Immune deficiency – the immune system is the natural defense of your body; it protects against harmful organisms (viruses, fungus, bacteria, etc.) and all pathogenic substances. Once the Streptococcus bacteria are indicated in your body, the immune system reacts by attacking them. In some cases, unfortunately, the cells that normally destroy the bacteria also destroy the normal tissue of the joints on which the bacteria accumulate; this causes an inflammation of the joints and heart. If left untreated or poorly treated, eventually this condition will seriously damage the valves, increasing the risk of subsequent cardiac problems and the nervous system disorders.
The diagnosis of rheumatic fever is based on clinical signs, biological exams (blood test) and imaging techniques.
Physical exam – the physical exam is the first step in rheumatic fever diagnosis. Your physician will examine your body to look for signs indicating the disease:
- Skin nodules
- Swollen joints
- Shortness of breath
- Abnormal heart function.
Blood test – the goal of the blood test is to detect in the blood evidence of certain proteins: Anti-streptolysin O (ASO or ASLO), antistreptokinase and antistreptodornase; these substances often produced in response to an infection by the streptococcus. The inflammatory process is confirmed by a Sed rate or erythrocyte sedimentation rate (ESR), a blood test used to examine inflammatory activity in the body.

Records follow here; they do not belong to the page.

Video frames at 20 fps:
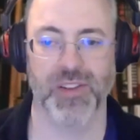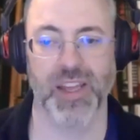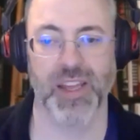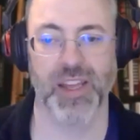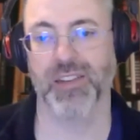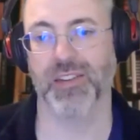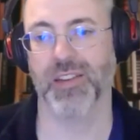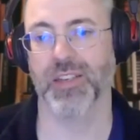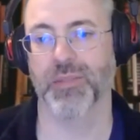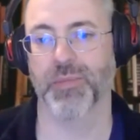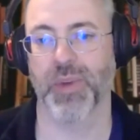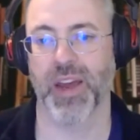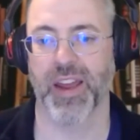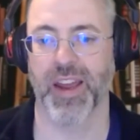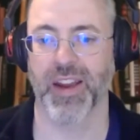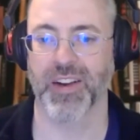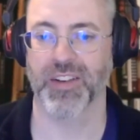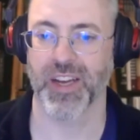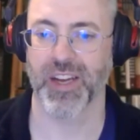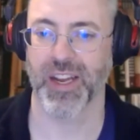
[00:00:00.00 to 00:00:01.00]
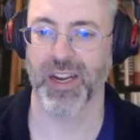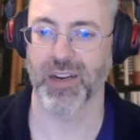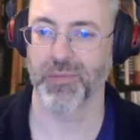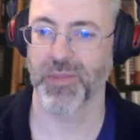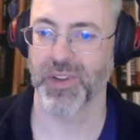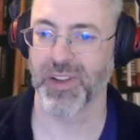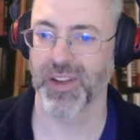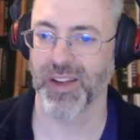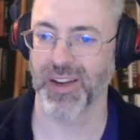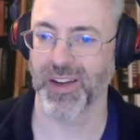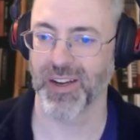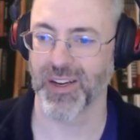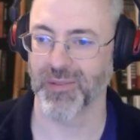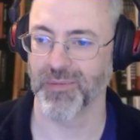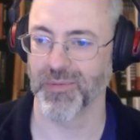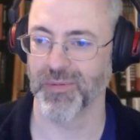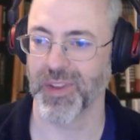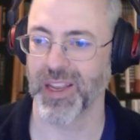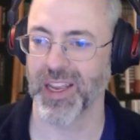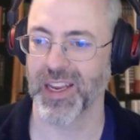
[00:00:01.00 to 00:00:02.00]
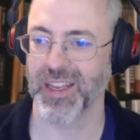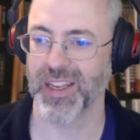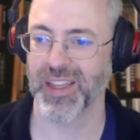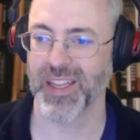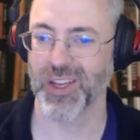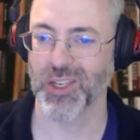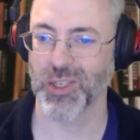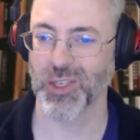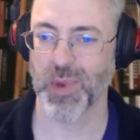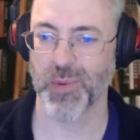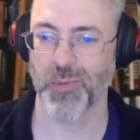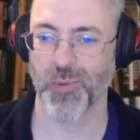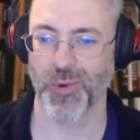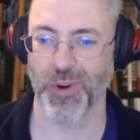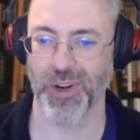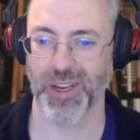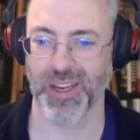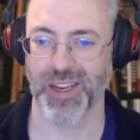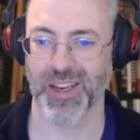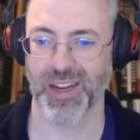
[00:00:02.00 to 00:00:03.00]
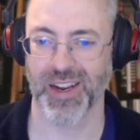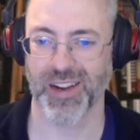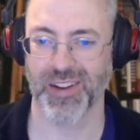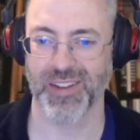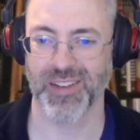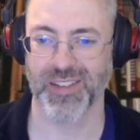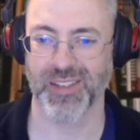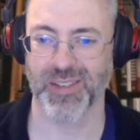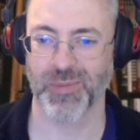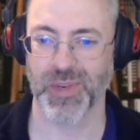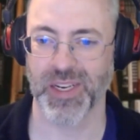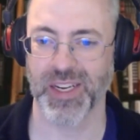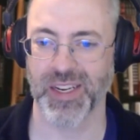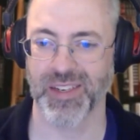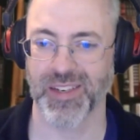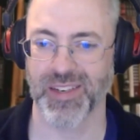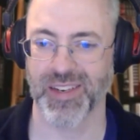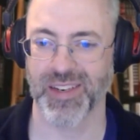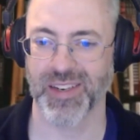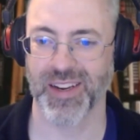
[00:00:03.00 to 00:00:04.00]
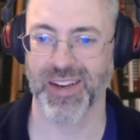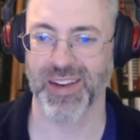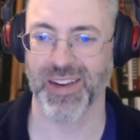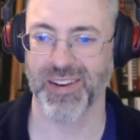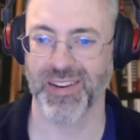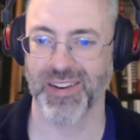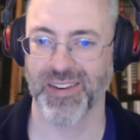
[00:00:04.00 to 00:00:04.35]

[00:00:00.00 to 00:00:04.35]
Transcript: that's at least my action item. Anything else people want to get out of this meeting today?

Echocardiography – this is an imaging technique used to create a moving picture of the heart. This exam is important in the detection of inflammation or other disorders in the heart. It helps to reveal presence of many heart problems, including problems related rheumatic fever.
Electrocardiogram – also known as ECG, an electrocardiogram is a radiographic method performed to graphically represent the electrical activity in the heart. This test is often used in the diagnosis of rheumatic fever; it is quick (takes several minutes), painless and non-invasive. In addition, it is devoid of any side effects.
Rheumatic Fever Treatment
There is not miracle cure for rheumatism; treatments aim at relieving the pain, reducing inflammation, slowing the onset of joint damage, preserving function and mobility of the joints and taking non-medical measures that can improve the quality of your life. It is important to ensure that drug treatments are associated with bed rest.

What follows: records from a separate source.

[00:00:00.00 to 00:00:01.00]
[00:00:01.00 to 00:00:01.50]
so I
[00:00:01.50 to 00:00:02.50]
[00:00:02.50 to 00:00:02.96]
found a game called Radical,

Bed rest – a few weeks of rest is essential during rheumatic fever treatment. If you have complications such as heart problems, your rheumatologist may recommend you to stay in bed for about 3 months.

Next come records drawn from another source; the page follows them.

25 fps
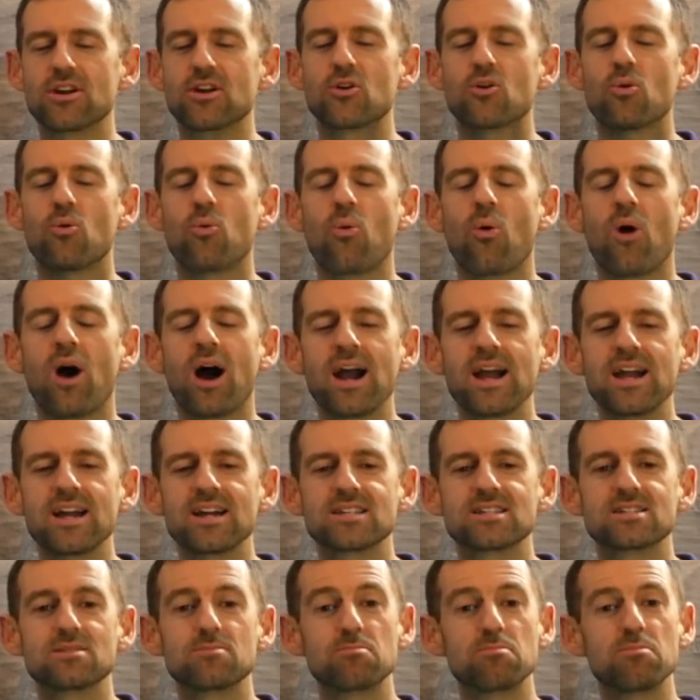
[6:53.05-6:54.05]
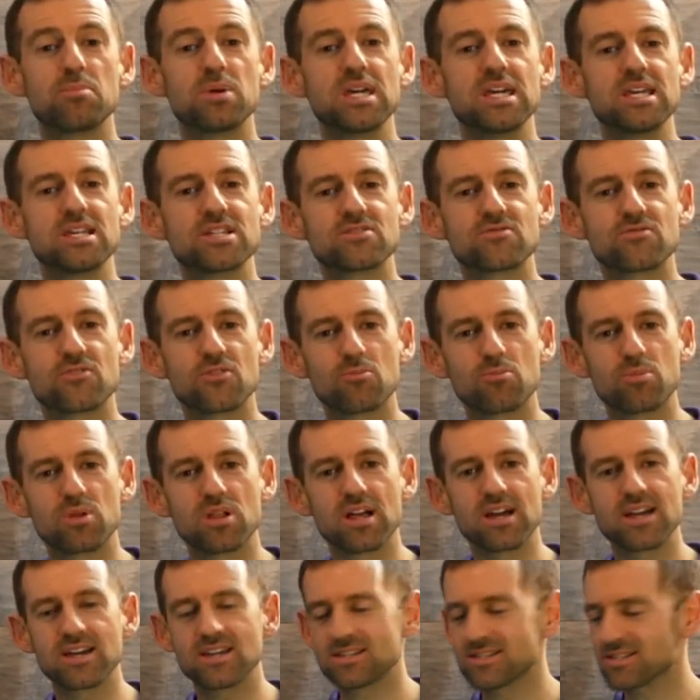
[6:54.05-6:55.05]
quiet, peaceful
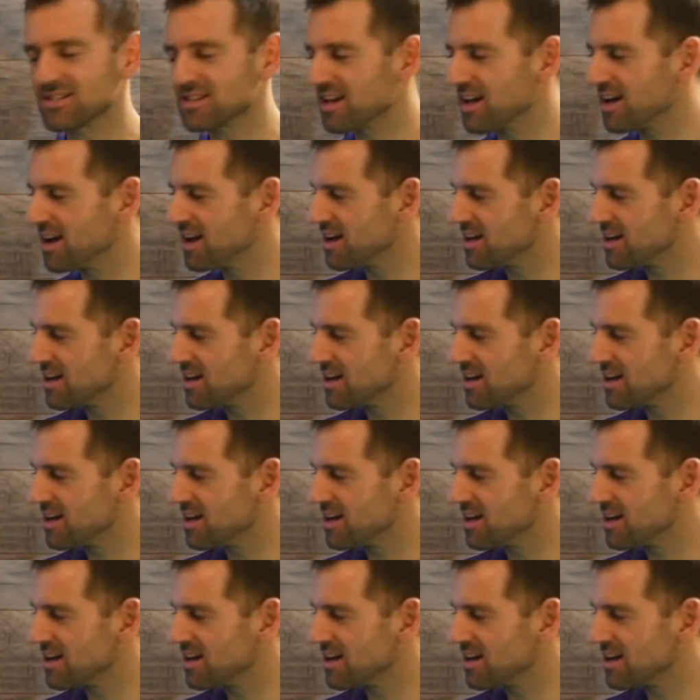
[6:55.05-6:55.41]
place,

Antibiotics – antibiotherapy is an important and effective method that your physician can use to treat rheumatic fever; penicillin is one of the best antibiotic against streptococcus. It is given, intravenously, in high doses in the first 10 days; usually, your doctor will consider 1 to 2 million units IV per day. Treatment should be continued as recommended by your doctor to prevent recurrences.
Anti-inflammatory – your rheumatologist may prescribe corticosteroid at dose of 2 to 2.5 mg/kg/24 hours for 4 weeks: if the clinical examination and sedimentation rate become normal for at least a week, the dosage may be slowly reduced but not stopped. To reduce the risk of recurrence, your doctor will give you a treatment of aspirin (5cg/kg/day) started two weeks before and continued two weeks after stopping the anti-inflammatory treatment.
Anticonvulsants – if you have uncontrollable body movements in the hands, feet, face, arms or legs, it is most likely that you will be recommended to take anticonvulsants medications:
- Valproic acid (Depakene, Stavzor)
- Carbamazepine ( Equetro, Carbatrol).
Side effects of those drugs may include but not limited to vomiting, loss of appetite, fever, dark urine, drowsiness, dizziness, liver disorders (hepatitis for instance), or low red and white blood cell counts.
Rheumatic Fever Prevention
If you have strep throat, see your health care provider and follow the treatment as prescribed. Rheumatic fever is often the consequence of untreated or poorly treated strep throat. Prevention of recurrences is based on oral or Intramuscular injection of antibiotics for at least 5 months.